The @ symbol refers to items defined in the project, both inside and outside of the task.
The % symbol defines a sub-property, such as the Filename of an item. We can use this to transform the path of an item into another path where required.
Here we are executing MSBuild for the content project, and specifying some properties that are normally specified by the XNA Game. These properties are:
These are XNA specific values, and because we’re building a Windows Store project, we use Windows and Reach. HiDef can be used if you aren’t sharing XNA code with Windows Phone 7 or want to upgrade the capabilities of your game.
To define the properties, add the following tag block somewhere inside the <Project>. The best place is just above the BeforeBuild target, so you know where to find it if you need to change it.
<PropertyGroup> <ContentDirectory>Content</ContentDirectory> <ContentProject>Content</ContentProject> </PropertyGroup>
These properties allow you to specify the name of the .contentproj file, as well as the directory that the file is stored in. Remember that we assume the directory structure to be as follows: (make changes if yours differs)

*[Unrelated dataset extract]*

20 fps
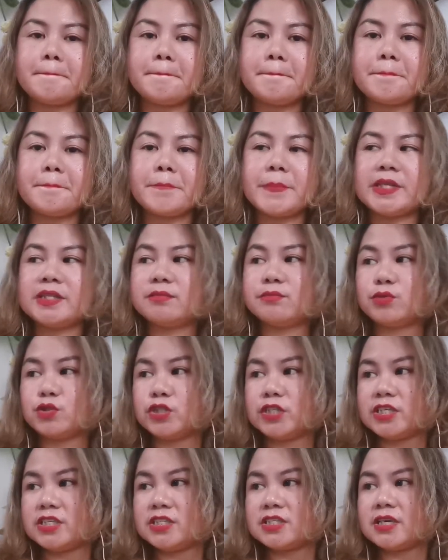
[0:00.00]
but
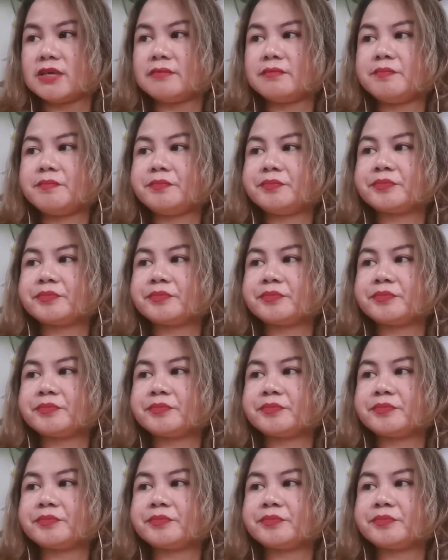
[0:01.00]
Buddhism,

./ /Content/Content.contentproj /Game/Game.csproj
Now you can reload the project by right clicking the solution and selecting Reload. Be careful, your start-up project may have changed, so fix that before building.
Now you should be able to hit F5 and watch as your content is built and included in your Windows Store package to be deployed and used by the MonoGame content loader.
If you have any questions please feel free to ask them in the comments. Feedback and suggestions are also welcome.
I’ll be looking at the possibility of creating a template that adds a WP8 content project with this code to the normal MonoGame project. Hopefully that works and I can get that published soon. I’ll update this post (and post a new one) if that happens.